**WHAT YOU SHOULD DO:** Scan the entries for the word "frames", and copy every line where it appears.

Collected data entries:
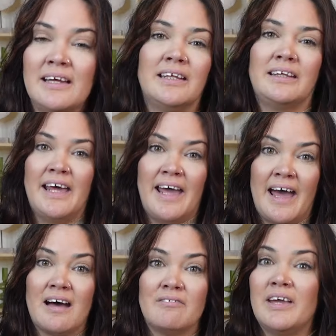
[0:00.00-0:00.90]
that they
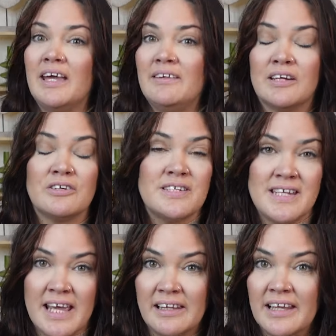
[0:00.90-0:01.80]
have in their
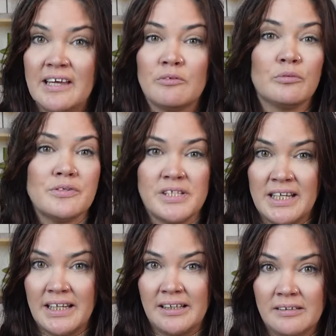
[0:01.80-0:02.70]
daily
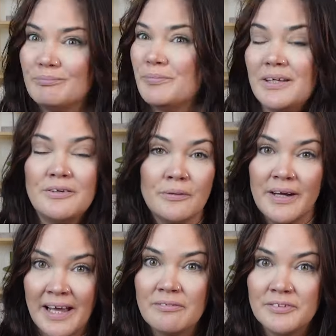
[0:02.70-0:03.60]
routine, but you don't
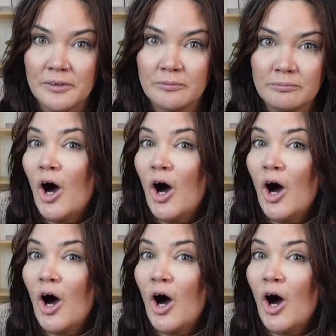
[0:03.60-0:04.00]
have to.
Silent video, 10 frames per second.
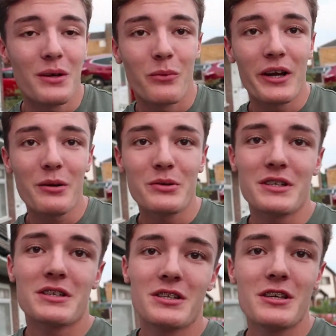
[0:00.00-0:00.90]
when I was
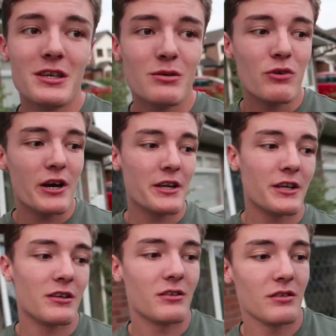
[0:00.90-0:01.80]
actually
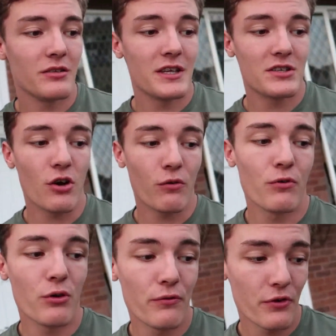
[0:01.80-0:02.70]
riding this
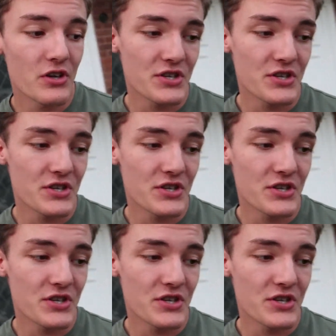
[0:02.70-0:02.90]
off-road the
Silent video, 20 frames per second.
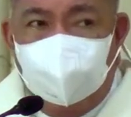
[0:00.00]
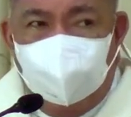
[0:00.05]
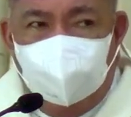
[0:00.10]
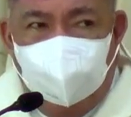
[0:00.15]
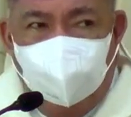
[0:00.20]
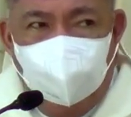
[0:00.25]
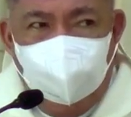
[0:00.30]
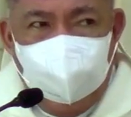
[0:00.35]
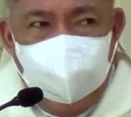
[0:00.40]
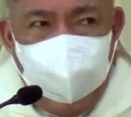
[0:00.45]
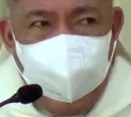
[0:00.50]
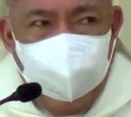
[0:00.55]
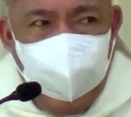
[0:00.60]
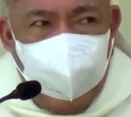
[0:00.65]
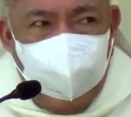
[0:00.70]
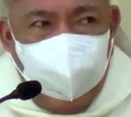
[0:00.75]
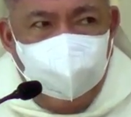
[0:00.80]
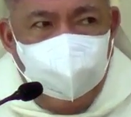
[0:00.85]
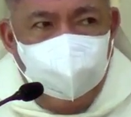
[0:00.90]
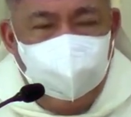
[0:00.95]
buhi
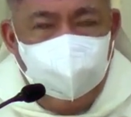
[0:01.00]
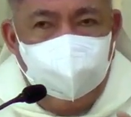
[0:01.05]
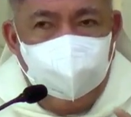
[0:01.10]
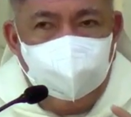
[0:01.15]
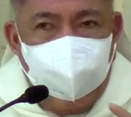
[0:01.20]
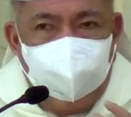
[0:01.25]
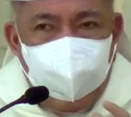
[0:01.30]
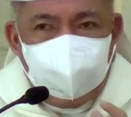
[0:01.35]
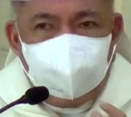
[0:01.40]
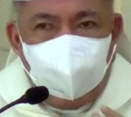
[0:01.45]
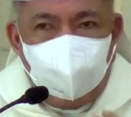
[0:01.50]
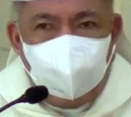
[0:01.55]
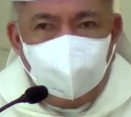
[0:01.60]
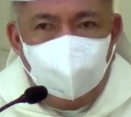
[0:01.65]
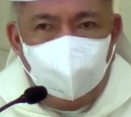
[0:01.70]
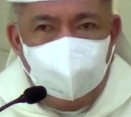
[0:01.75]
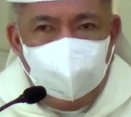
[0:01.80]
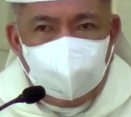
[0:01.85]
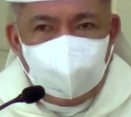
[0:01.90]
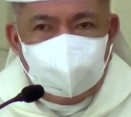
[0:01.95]
ang atong
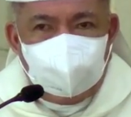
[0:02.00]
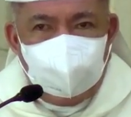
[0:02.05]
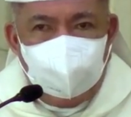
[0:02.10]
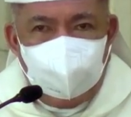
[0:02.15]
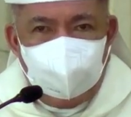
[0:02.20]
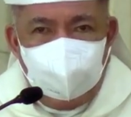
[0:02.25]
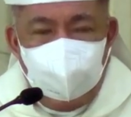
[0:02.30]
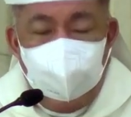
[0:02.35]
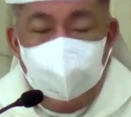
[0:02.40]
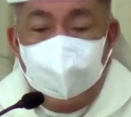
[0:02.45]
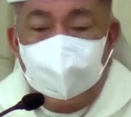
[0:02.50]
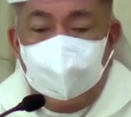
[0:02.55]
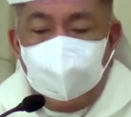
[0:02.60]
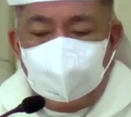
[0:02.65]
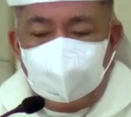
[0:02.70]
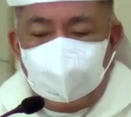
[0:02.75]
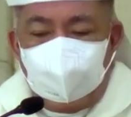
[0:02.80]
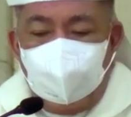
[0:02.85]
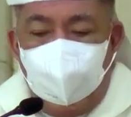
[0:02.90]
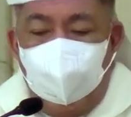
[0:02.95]
connection
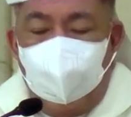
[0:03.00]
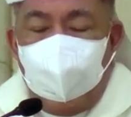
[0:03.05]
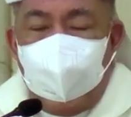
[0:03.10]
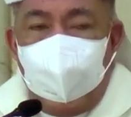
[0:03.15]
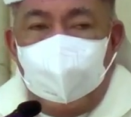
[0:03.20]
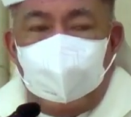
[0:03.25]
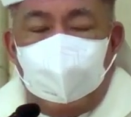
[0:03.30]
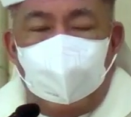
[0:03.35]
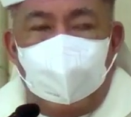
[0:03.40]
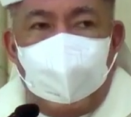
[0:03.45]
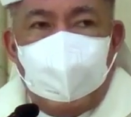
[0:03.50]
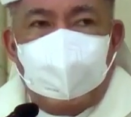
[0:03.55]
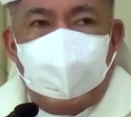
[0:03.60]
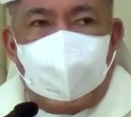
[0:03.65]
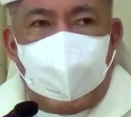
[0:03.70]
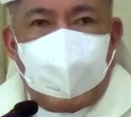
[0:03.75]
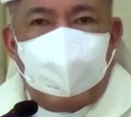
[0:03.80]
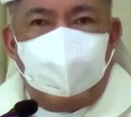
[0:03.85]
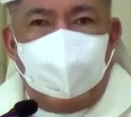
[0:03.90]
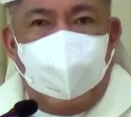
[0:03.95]
shown in today's
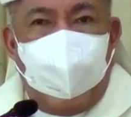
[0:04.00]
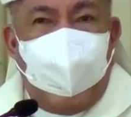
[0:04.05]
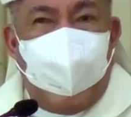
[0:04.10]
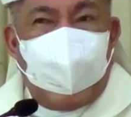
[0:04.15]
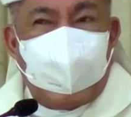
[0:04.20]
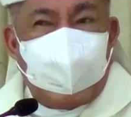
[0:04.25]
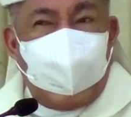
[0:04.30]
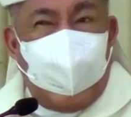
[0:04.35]
gospel as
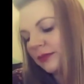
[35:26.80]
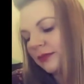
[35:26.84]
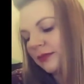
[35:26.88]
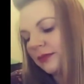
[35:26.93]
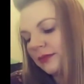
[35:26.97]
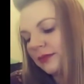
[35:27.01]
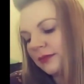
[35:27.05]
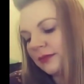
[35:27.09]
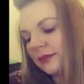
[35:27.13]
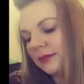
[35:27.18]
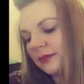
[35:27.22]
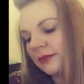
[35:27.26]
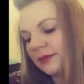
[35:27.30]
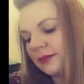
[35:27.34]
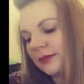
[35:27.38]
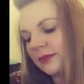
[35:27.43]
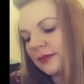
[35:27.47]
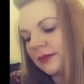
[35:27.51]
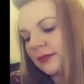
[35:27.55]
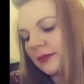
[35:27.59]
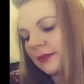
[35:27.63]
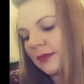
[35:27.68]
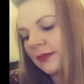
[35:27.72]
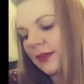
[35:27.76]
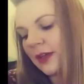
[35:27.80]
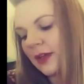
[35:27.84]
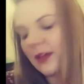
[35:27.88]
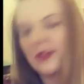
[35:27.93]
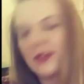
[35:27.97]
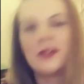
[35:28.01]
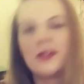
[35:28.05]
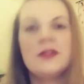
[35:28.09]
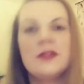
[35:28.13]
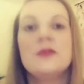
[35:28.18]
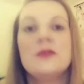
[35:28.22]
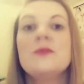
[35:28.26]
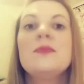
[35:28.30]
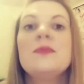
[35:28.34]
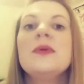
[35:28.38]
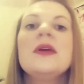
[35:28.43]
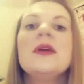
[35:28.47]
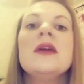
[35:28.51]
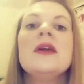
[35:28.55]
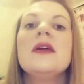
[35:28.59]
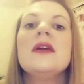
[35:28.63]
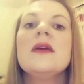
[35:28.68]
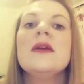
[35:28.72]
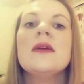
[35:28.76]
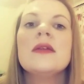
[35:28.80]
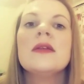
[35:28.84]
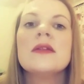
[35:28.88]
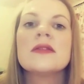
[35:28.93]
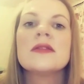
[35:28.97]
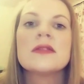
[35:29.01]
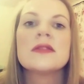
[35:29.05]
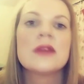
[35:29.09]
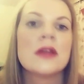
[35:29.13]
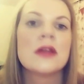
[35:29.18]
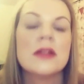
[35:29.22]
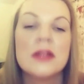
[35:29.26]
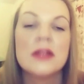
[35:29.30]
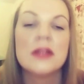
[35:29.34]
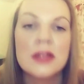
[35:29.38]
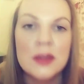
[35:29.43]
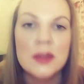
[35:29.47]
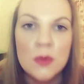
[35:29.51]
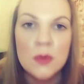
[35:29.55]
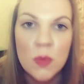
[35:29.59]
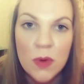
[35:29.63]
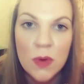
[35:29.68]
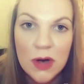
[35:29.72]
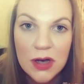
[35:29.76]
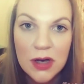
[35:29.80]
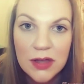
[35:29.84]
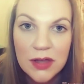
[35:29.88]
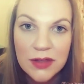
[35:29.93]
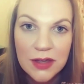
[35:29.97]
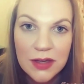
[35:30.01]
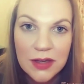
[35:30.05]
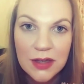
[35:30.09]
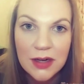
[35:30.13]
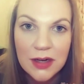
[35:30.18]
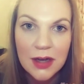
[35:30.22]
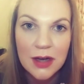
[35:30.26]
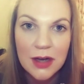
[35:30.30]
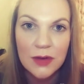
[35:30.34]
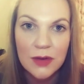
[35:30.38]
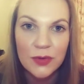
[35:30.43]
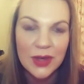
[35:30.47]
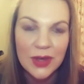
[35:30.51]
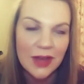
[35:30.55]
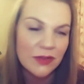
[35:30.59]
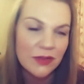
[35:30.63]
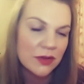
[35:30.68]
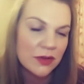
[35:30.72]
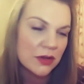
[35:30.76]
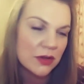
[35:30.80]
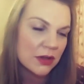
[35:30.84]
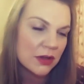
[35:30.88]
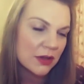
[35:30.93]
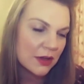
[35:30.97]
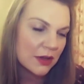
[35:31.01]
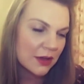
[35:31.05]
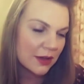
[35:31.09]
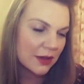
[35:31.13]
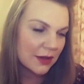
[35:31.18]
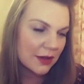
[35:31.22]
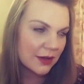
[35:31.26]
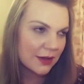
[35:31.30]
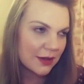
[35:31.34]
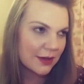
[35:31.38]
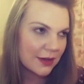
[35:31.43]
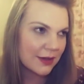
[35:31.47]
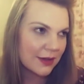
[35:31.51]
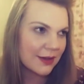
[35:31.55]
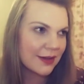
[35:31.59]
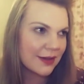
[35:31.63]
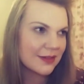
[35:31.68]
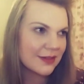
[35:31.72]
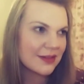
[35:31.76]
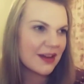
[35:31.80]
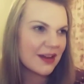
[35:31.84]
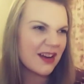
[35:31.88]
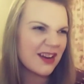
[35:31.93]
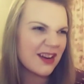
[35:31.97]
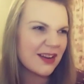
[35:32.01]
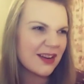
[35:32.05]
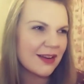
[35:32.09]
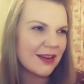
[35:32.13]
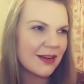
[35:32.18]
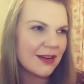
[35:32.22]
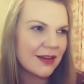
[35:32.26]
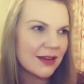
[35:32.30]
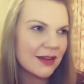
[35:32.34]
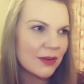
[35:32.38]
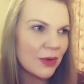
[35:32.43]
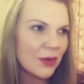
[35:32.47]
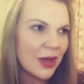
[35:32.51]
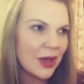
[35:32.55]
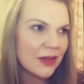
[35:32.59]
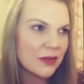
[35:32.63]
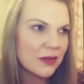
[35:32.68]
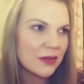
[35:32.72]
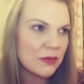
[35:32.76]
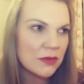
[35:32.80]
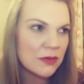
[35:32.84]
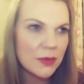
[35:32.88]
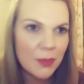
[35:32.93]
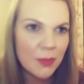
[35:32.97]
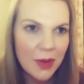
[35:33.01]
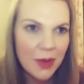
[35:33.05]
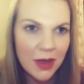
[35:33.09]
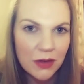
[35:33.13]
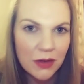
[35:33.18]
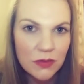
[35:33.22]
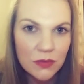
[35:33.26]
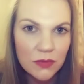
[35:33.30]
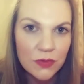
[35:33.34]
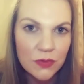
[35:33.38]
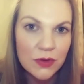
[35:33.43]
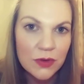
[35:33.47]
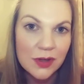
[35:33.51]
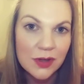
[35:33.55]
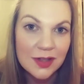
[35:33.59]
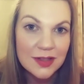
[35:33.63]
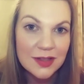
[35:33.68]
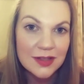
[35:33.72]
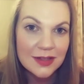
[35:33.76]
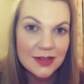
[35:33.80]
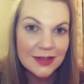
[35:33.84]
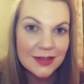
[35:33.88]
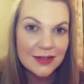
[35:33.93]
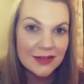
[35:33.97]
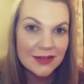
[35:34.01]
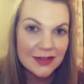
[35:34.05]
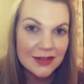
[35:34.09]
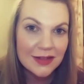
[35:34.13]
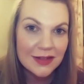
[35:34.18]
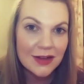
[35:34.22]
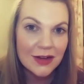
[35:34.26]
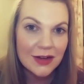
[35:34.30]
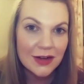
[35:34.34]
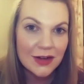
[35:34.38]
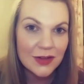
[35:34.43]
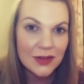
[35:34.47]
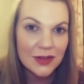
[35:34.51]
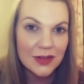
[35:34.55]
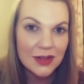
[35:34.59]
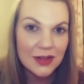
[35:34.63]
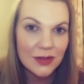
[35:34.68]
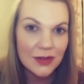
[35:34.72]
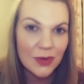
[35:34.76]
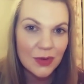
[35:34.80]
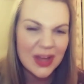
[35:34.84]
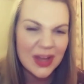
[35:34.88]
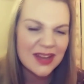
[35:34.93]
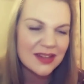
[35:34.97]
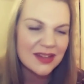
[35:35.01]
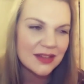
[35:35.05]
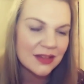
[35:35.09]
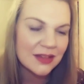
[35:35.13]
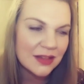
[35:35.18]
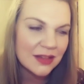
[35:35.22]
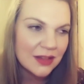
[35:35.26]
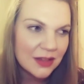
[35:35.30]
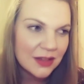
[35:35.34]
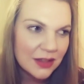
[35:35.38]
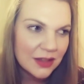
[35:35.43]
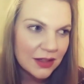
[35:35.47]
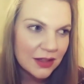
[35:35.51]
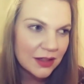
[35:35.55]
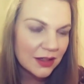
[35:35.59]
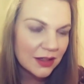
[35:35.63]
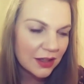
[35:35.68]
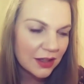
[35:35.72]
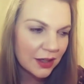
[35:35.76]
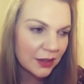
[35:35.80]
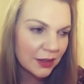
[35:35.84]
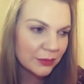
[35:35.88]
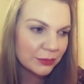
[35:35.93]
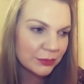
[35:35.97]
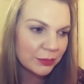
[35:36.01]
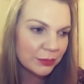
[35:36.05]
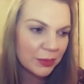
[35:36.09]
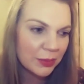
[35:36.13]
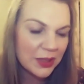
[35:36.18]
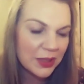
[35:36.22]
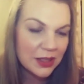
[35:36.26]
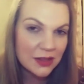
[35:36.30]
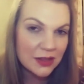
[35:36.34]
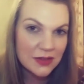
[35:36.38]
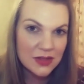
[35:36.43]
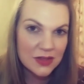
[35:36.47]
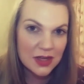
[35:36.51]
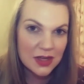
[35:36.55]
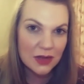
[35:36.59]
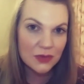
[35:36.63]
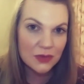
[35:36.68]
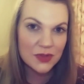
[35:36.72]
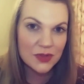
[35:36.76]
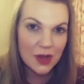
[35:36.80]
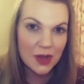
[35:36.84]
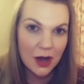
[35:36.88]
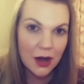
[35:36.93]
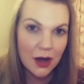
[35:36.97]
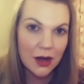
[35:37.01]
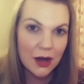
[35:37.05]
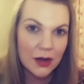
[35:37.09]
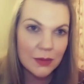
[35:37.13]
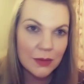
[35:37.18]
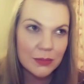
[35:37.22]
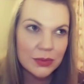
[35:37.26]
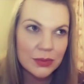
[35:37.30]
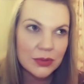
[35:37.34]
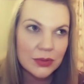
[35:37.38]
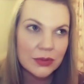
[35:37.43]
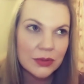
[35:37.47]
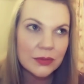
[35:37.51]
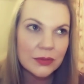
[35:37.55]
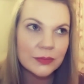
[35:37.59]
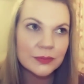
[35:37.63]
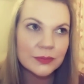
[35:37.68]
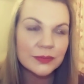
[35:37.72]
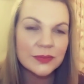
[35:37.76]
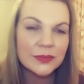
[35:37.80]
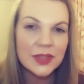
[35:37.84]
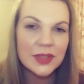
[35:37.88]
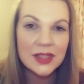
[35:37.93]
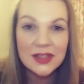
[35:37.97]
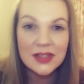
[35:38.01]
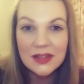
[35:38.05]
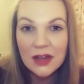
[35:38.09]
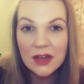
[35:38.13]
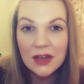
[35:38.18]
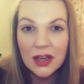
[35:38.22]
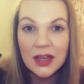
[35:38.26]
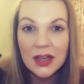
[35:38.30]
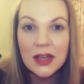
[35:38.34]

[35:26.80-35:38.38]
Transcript: it's kind of like we have to repent for our sins, kind of thing. We have to um, beat ourselves up, and it's our ego beating ourselves up before we can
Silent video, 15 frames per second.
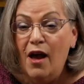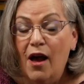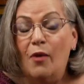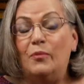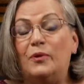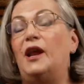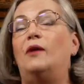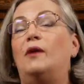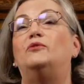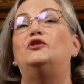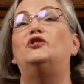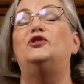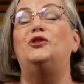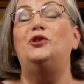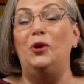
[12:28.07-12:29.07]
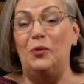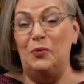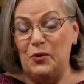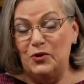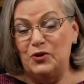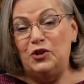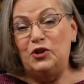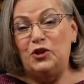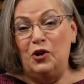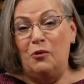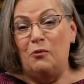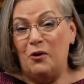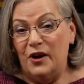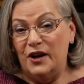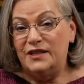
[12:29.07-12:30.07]
But I'm super,
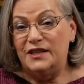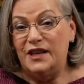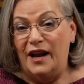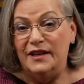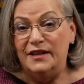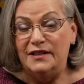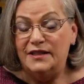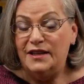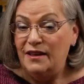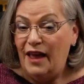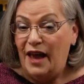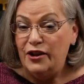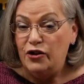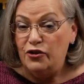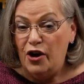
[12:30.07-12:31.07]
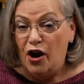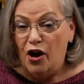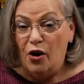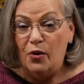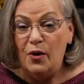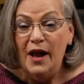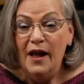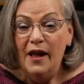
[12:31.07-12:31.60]
super excited to let you know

**YOUR SOLUTION:**
Silent video, 10 frames per second.
Silent video, 20 frames per second.
Silent video, 15 frames per second.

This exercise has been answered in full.